The watchdog said its survey of insurers of collective pension schemes showed the differences were often based on errors and miscalculations that could benefit or disadvantage participants.

"However," DNB spokesman Cees Verhagen added, "this is about principles and accuracy - the insurers must have their figures right."

The DNB attributed the discrepancies in part to the increasing complexity of pension plans and subsequent legal adjustments.

It said a large number of mutations during a long-term pension accrual - as well as the integration of administrations following mergers of insurance companies - were also to blame for inaccurate figures.

The DNB said it asked the insurers involved to draw up a plan showing how they would solve the problem in the short term.

The regulator's survey also found that source documents are not always kept for the minimum required period of seven years.

It recommended a cross-check of registered pension claims at crucial moments, such as retirement and value transfer, as long as the integral check of files had not yet been completed.

The DNB study looked not only at the administrative processes of insurers, but also the effectiveness of their infrastructure.

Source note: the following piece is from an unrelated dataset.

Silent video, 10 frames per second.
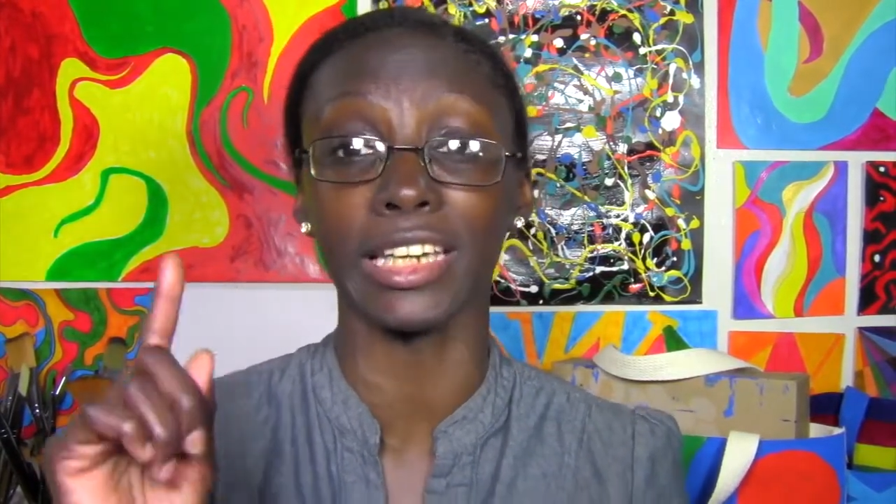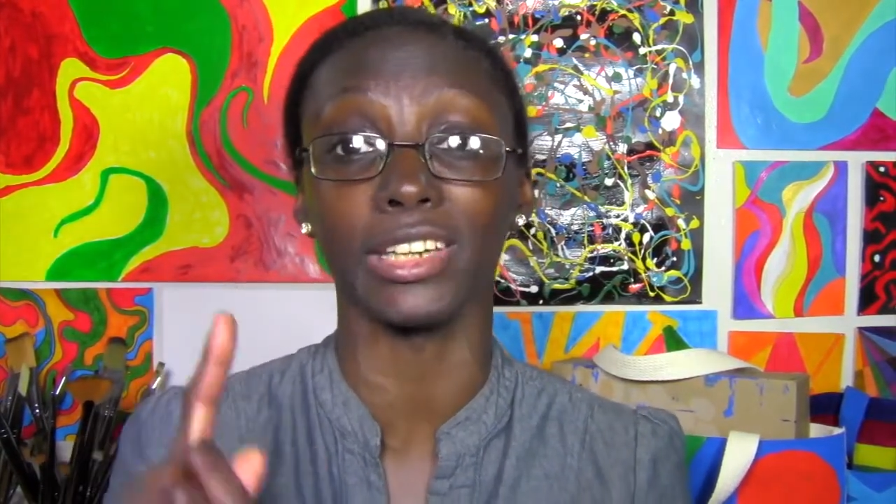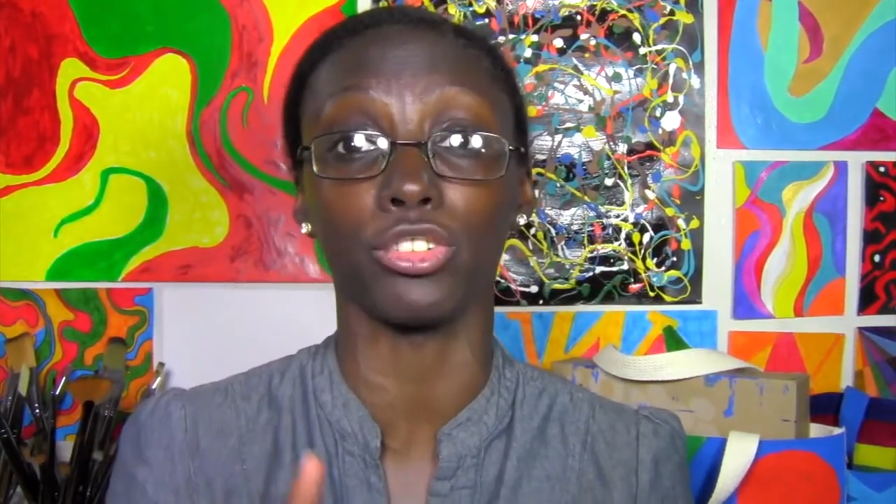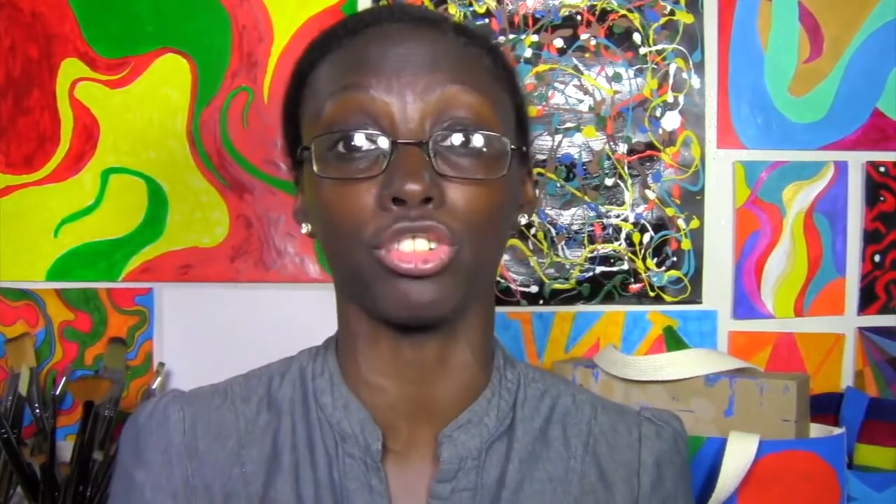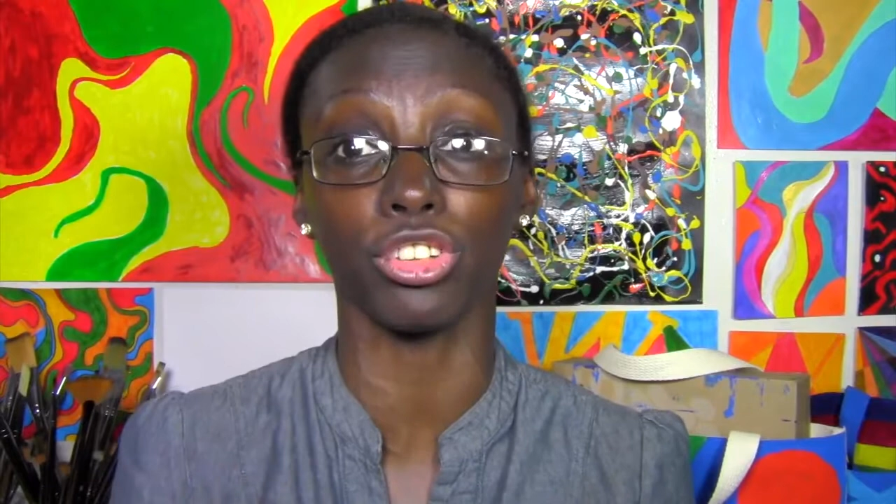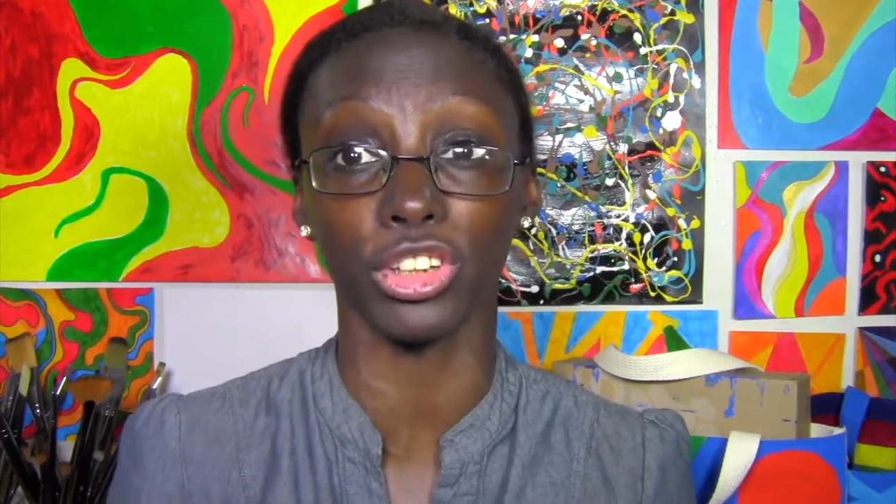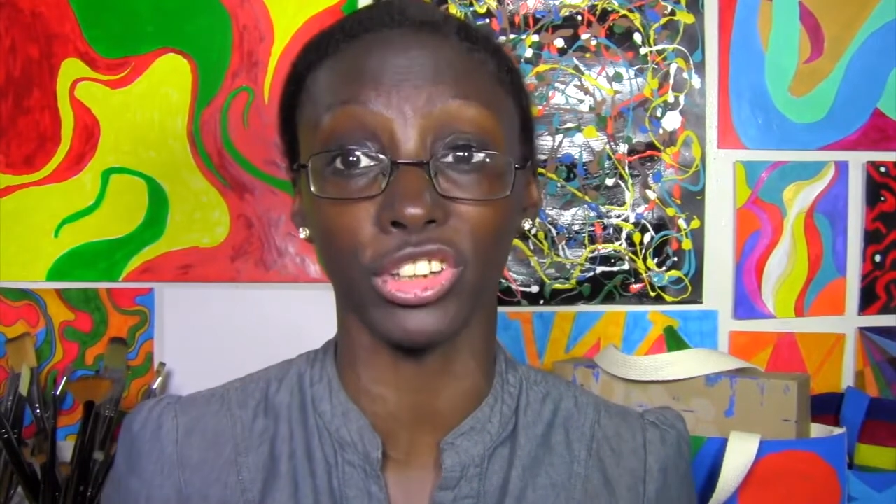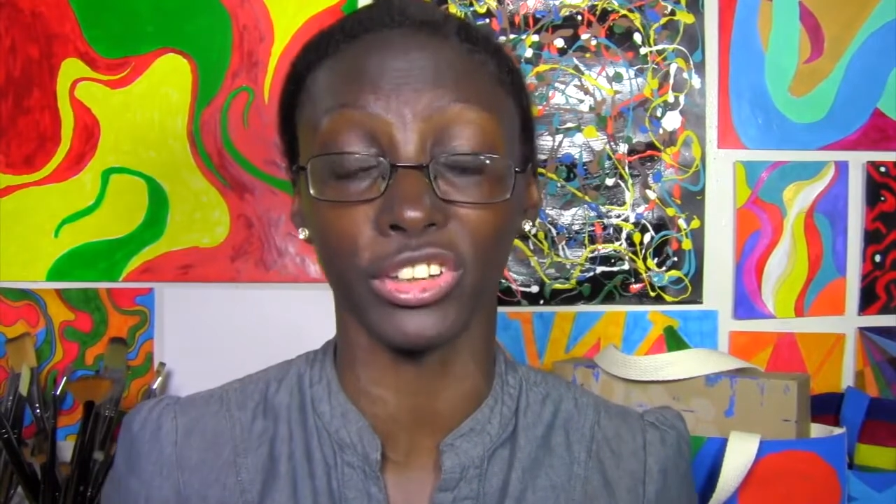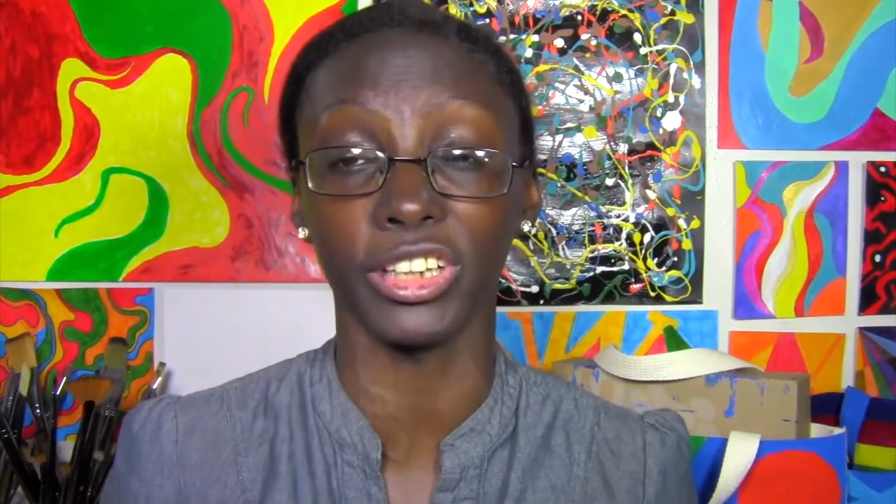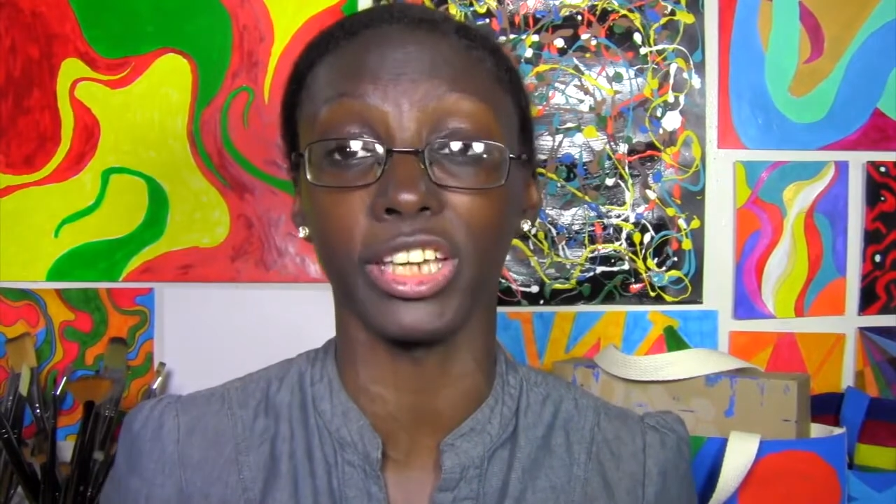a
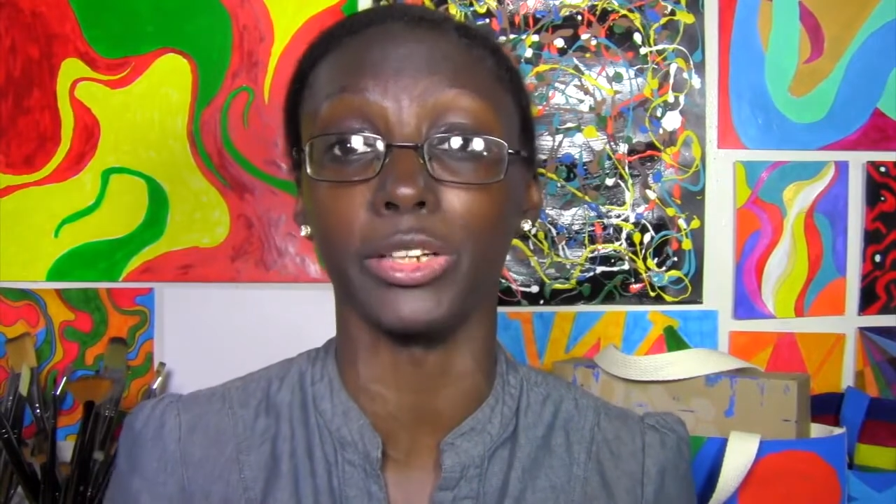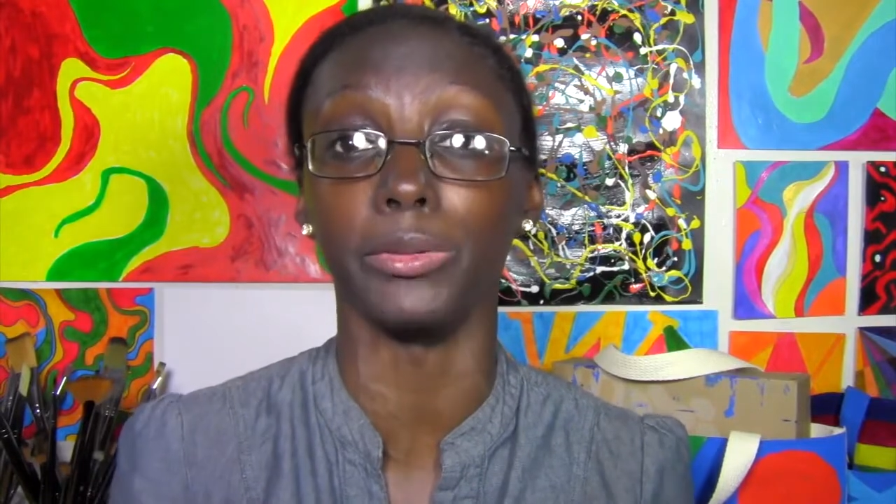chair, and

Officials at the DNB stressed that the importance of correct figures had increased since the recent start of the digital Pension Register.

They published a similar survey of the administration of pension claims at pension funds earlier this year.

The Dutch Association of Insurers (VvV) said it acknowledged that the administration of individual pension claims could be improved and said the insurers had already put in place programmes to rectify the problem.

Paul Koopman, spokesman at the VvV, said: "The six large pension insurers in particular are putting lots of funds and energy into improving their infrastructure."

The improvements must have been implemented within 2-3 years, he added.

According to the VvV, there are approximately 30 pension insurers in the Netherlands.